INPUT DATA Start Marker

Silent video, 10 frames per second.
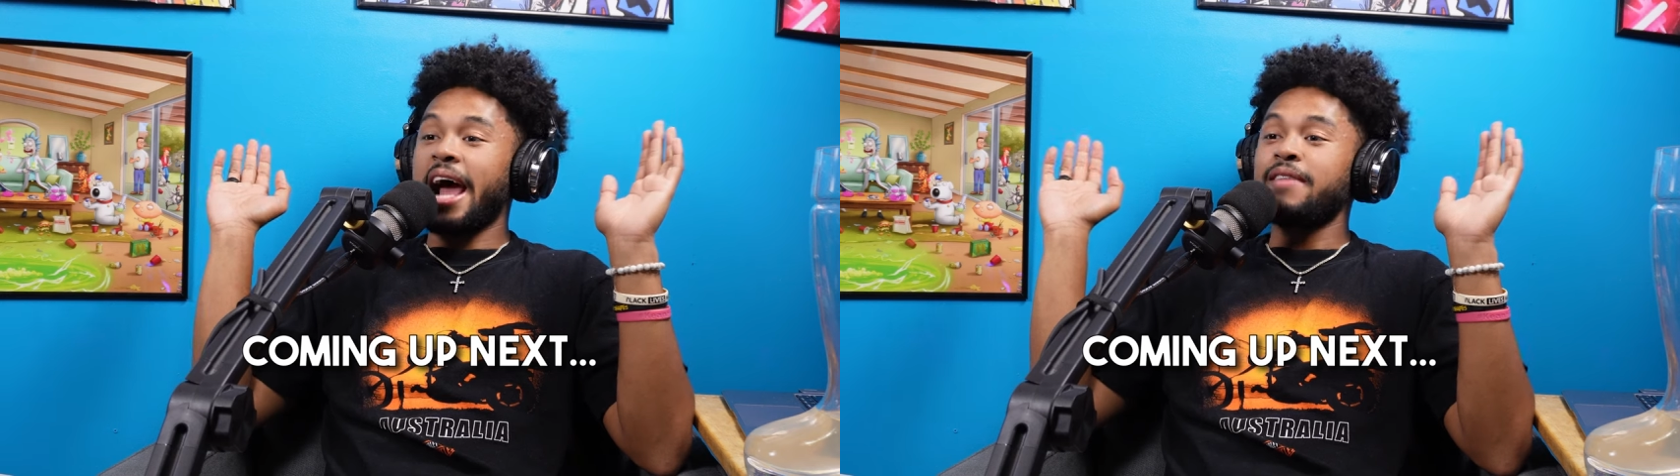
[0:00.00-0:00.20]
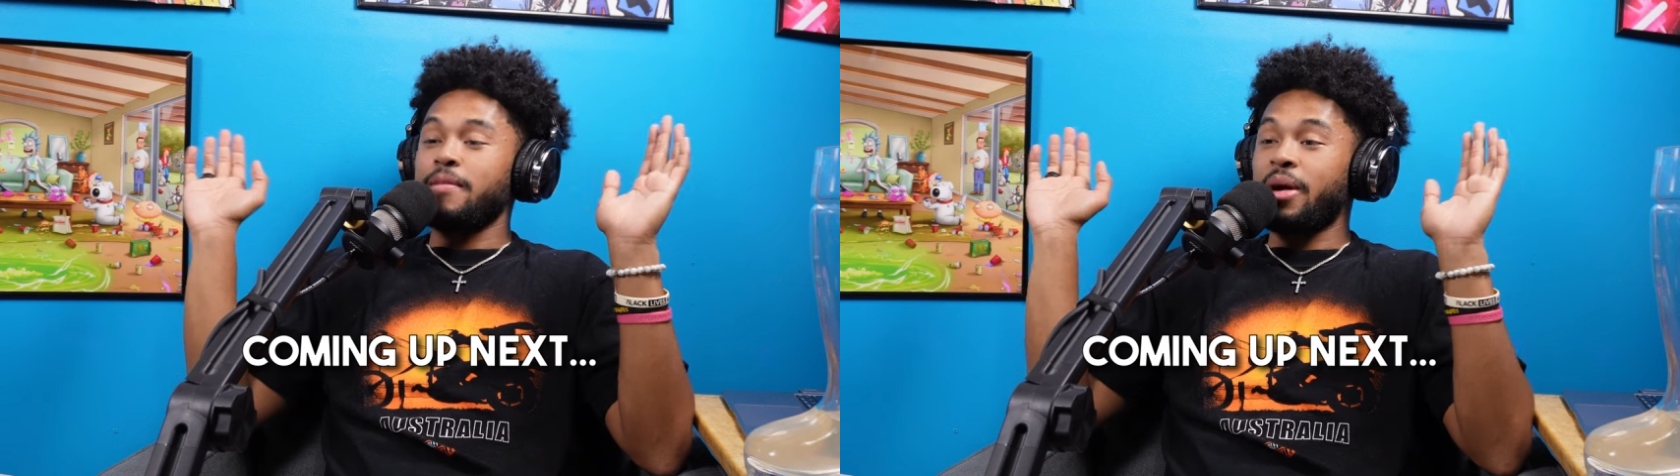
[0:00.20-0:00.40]

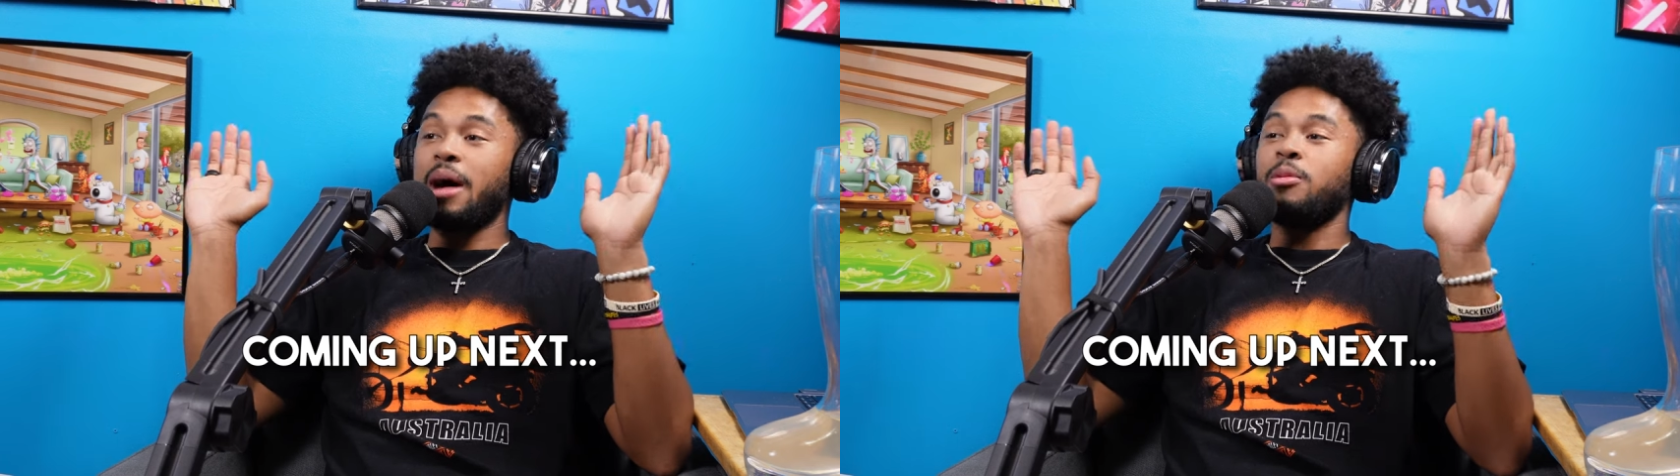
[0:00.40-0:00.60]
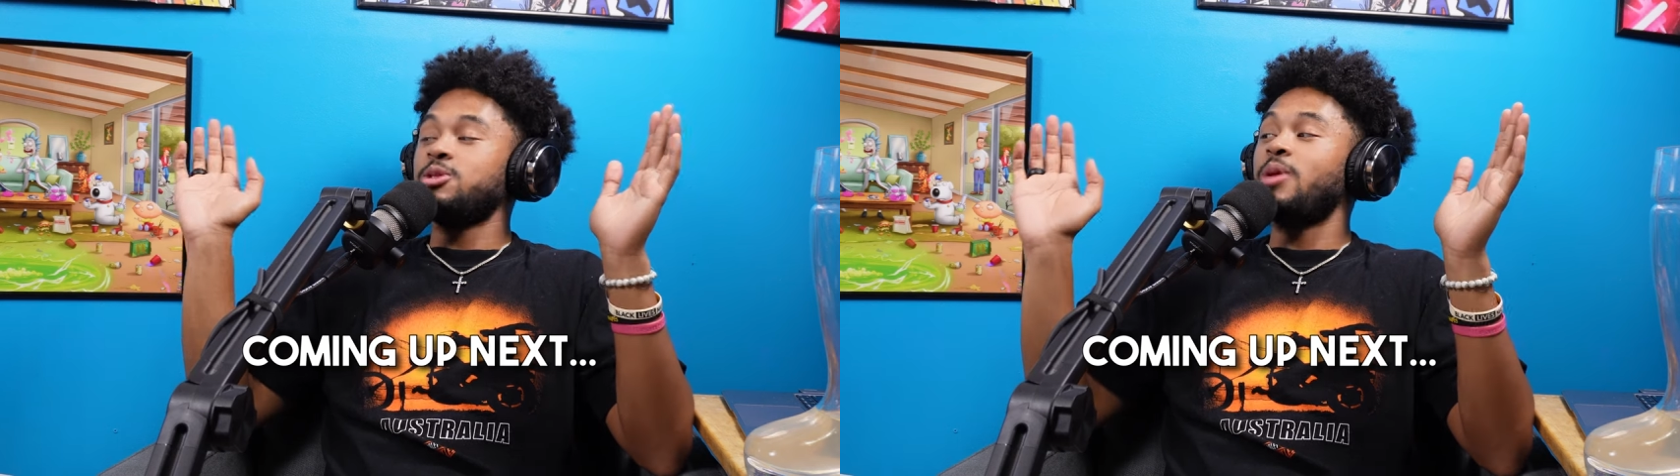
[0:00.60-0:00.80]
I have a
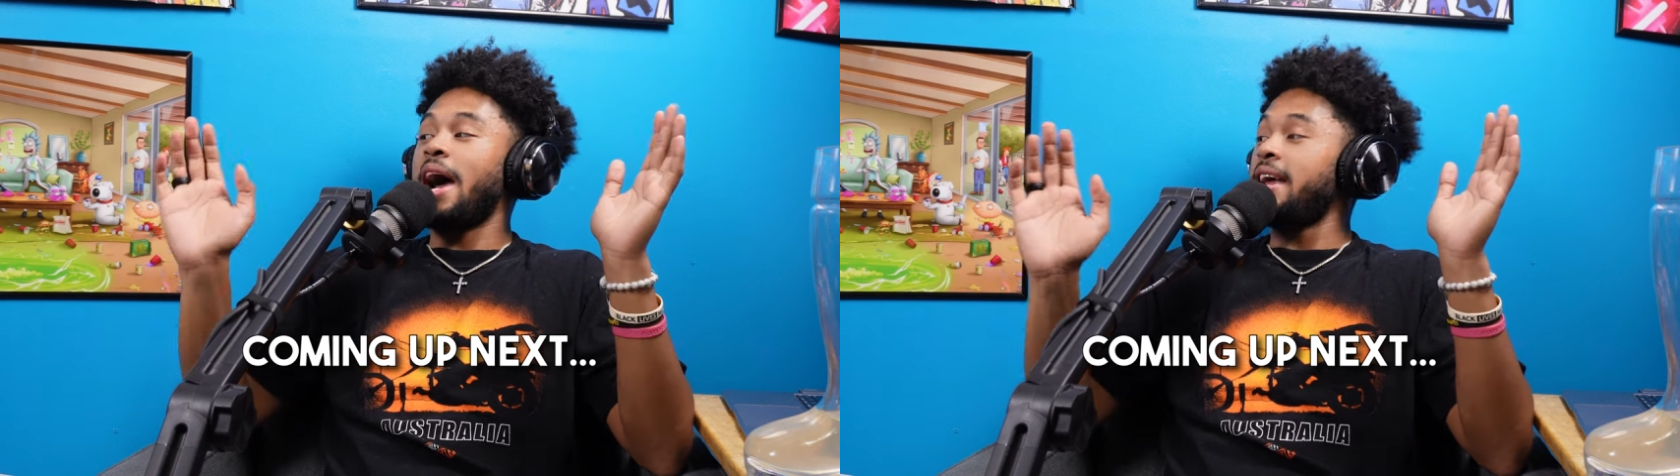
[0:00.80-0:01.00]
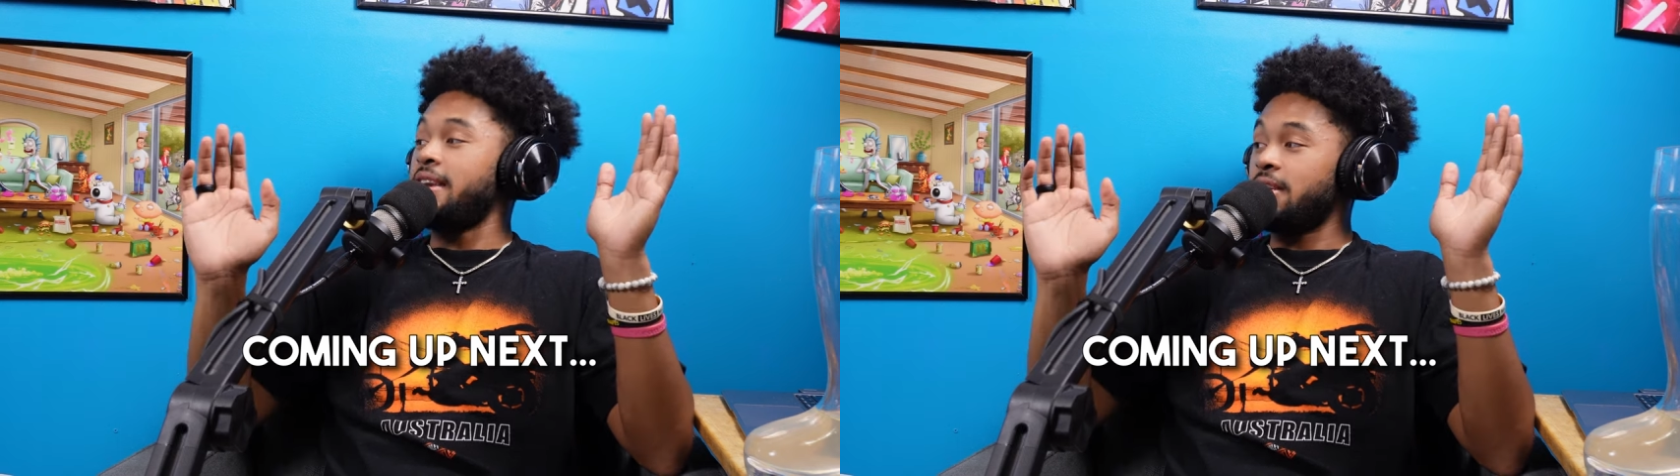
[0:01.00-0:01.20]
problem when you
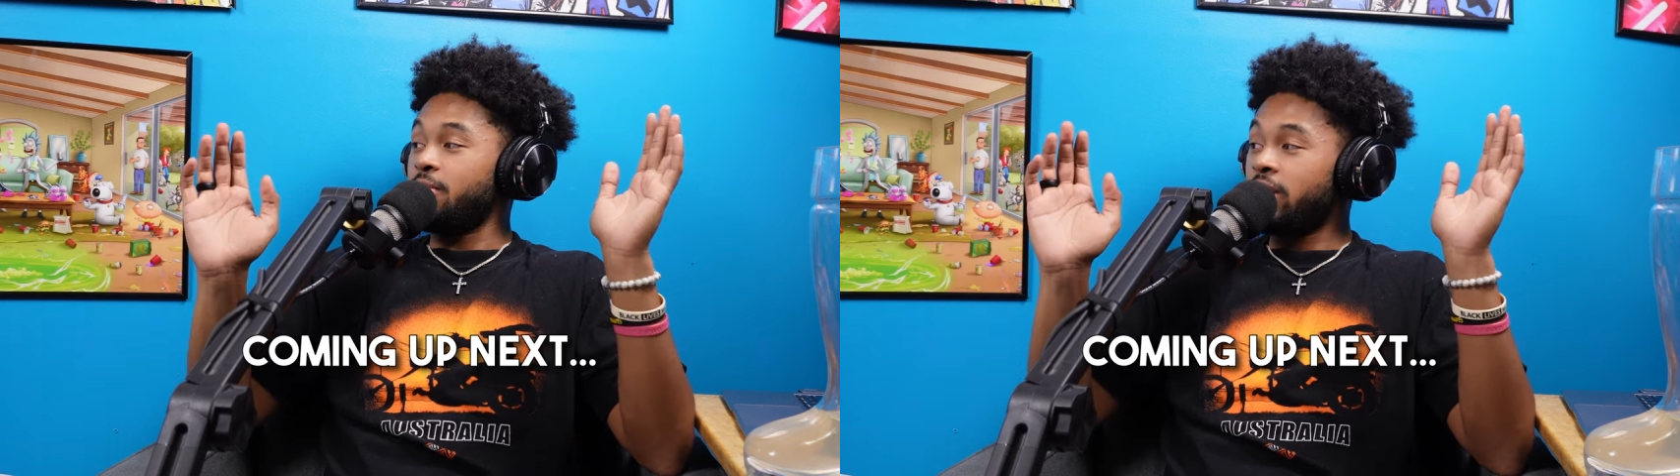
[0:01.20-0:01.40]
hiding it,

INPUT DATA End Marker

▶ WHAT YOU ARE ASKED TO DO:
The records above should be duplicated exactly, with none of their pictures kept.

▶ COMPLETED EXERCISE:
Silent video, 10 frames per second.
[0:00.00-0:00.20]
[0:00.20-0:00.40]

[0:00.40-0:00.60]
[0:00.60-0:00.80]
I have a
[0:00.80-0:01.00]
[0:01.00-0:01.20]
problem when you
[0:01.20-0:01.40]
hiding it,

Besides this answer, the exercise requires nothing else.